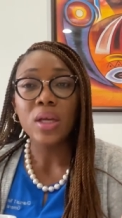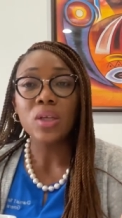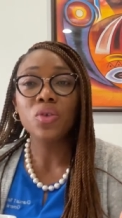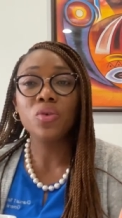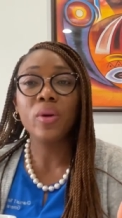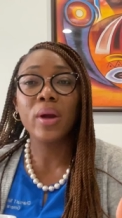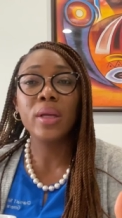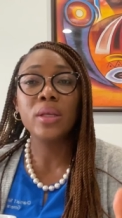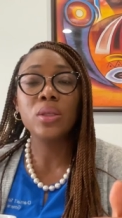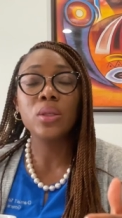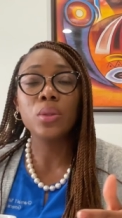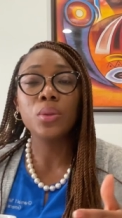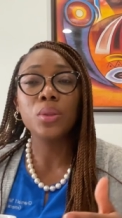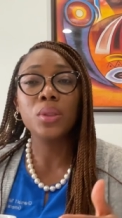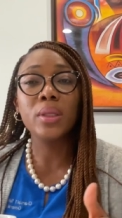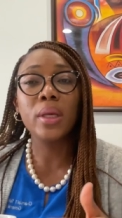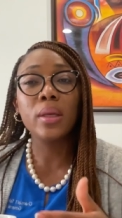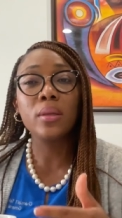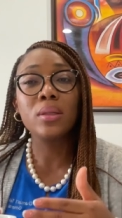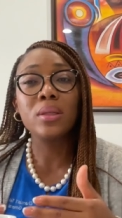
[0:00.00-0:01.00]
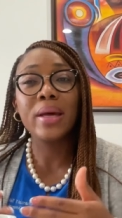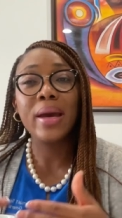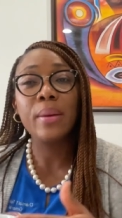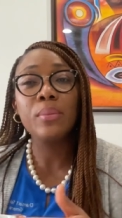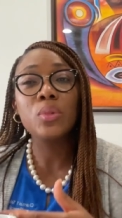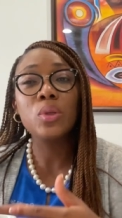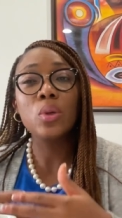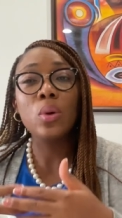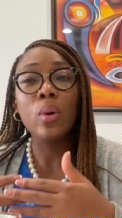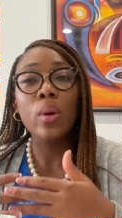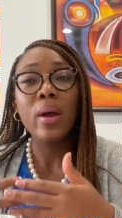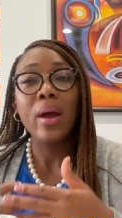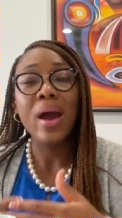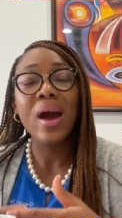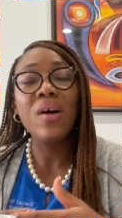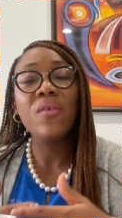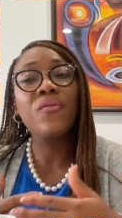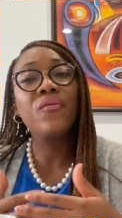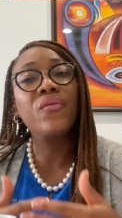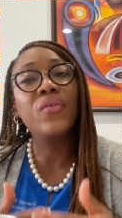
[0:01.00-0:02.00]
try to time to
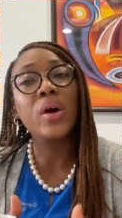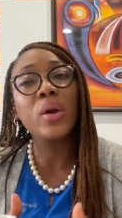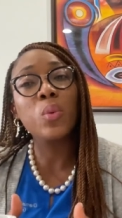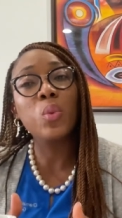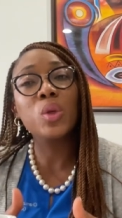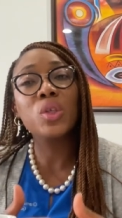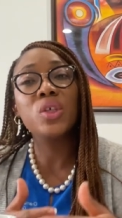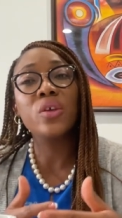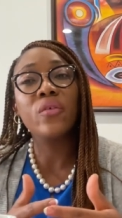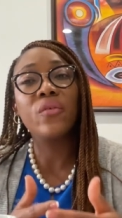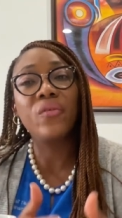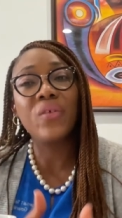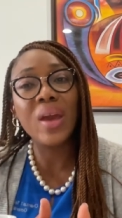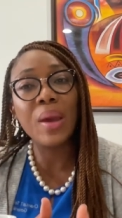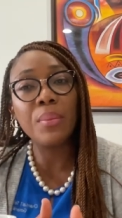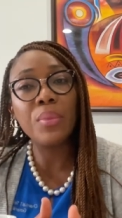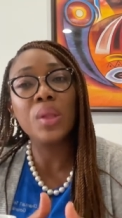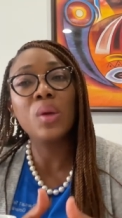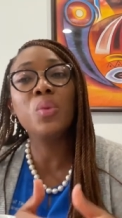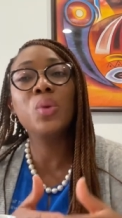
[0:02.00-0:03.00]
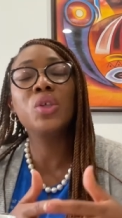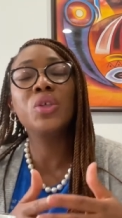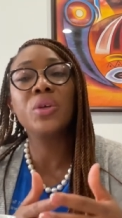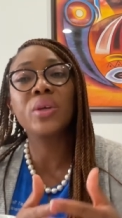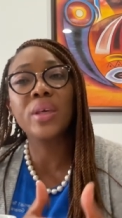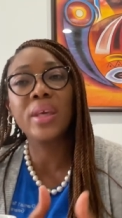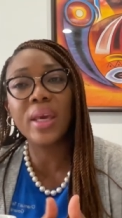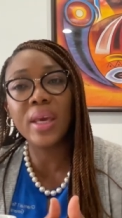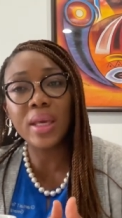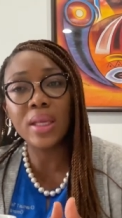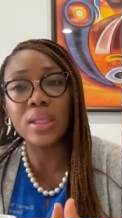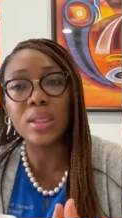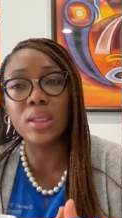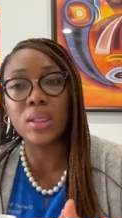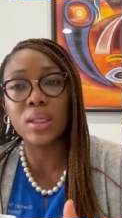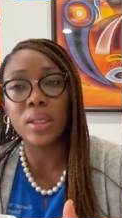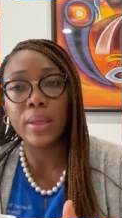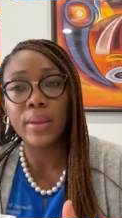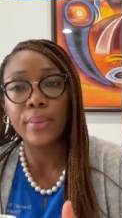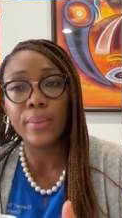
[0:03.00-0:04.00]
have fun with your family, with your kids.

==

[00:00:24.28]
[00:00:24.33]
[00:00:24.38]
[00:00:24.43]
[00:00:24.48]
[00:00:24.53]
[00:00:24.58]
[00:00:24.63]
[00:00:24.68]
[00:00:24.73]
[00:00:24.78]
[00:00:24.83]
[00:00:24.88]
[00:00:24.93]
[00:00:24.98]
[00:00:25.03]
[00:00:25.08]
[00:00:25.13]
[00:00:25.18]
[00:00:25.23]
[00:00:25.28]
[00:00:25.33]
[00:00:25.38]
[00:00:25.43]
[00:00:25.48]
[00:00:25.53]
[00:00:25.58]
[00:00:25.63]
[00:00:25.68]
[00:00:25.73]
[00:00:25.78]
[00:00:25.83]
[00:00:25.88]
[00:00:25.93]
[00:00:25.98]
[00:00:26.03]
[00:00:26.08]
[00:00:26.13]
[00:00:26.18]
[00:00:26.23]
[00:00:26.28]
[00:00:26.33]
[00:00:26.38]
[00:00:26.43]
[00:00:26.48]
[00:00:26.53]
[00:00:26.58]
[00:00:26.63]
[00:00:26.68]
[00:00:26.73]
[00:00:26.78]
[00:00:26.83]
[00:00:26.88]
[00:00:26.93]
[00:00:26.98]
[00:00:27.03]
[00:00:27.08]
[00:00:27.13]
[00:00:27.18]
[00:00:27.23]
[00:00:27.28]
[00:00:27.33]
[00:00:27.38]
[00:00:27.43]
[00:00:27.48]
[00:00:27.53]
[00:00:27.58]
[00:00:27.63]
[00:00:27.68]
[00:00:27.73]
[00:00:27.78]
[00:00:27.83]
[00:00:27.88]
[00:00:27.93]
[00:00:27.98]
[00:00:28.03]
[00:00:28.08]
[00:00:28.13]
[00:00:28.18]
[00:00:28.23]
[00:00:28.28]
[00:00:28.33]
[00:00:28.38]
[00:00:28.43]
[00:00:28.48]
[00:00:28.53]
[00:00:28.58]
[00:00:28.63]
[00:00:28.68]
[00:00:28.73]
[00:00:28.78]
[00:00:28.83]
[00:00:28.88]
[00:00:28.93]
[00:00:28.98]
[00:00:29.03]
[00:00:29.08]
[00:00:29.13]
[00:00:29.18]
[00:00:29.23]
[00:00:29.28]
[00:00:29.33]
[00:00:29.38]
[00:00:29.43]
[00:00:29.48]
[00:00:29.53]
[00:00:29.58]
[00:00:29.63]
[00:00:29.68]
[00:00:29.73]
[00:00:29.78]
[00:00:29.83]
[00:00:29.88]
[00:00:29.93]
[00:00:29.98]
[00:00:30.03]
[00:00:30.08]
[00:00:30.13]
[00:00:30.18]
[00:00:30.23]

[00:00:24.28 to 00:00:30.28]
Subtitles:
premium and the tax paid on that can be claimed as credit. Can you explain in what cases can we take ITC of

--

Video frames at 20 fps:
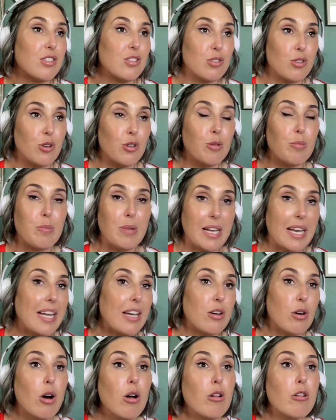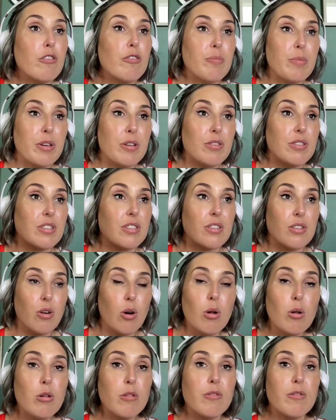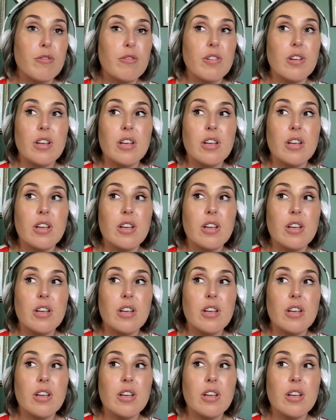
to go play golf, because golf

The problem | From the entries above, restate word for word the lines from the line containing "[00:00:26.53]" to the line containing "[00:00:29.93]", both ends included, and nothing more.

Response box |
[00:00:26.53]
[00:00:26.58]
[00:00:26.63]
[00:00:26.68]
[00:00:26.73]
[00:00:26.78]
[00:00:26.83]
[00:00:26.88]
[00:00:26.93]
[00:00:26.98]
[00:00:27.03]
[00:00:27.08]
[00:00:27.13]
[00:00:27.18]
[00:00:27.23]
[00:00:27.28]
[00:00:27.33]
[00:00:27.38]
[00:00:27.43]
[00:00:27.48]
[00:00:27.53]
[00:00:27.58]
[00:00:27.63]
[00:00:27.68]
[00:00:27.73]
[00:00:27.78]
[00:00:27.83]
[00:00:27.88]
[00:00:27.93]
[00:00:27.98]
[00:00:28.03]
[00:00:28.08]
[00:00:28.13]
[00:00:28.18]
[00:00:28.23]
[00:00:28.28]
[00:00:28.33]
[00:00:28.38]
[00:00:28.43]
[00:00:28.48]
[00:00:28.53]
[00:00:28.58]
[00:00:28.63]
[00:00:28.68]
[00:00:28.73]
[00:00:28.78]
[00:00:28.83]
[00:00:28.88]
[00:00:28.93]
[00:00:28.98]
[00:00:29.03]
[00:00:29.08]
[00:00:29.13]
[00:00:29.18]
[00:00:29.23]
[00:00:29.28]
[00:00:29.33]
[00:00:29.38]
[00:00:29.43]
[00:00:29.48]
[00:00:29.53]
[00:00:29.58]
[00:00:29.63]
[00:00:29.68]
[00:00:29.73]
[00:00:29.78]
[00:00:29.83]
[00:00:29.88]
[00:00:29.93]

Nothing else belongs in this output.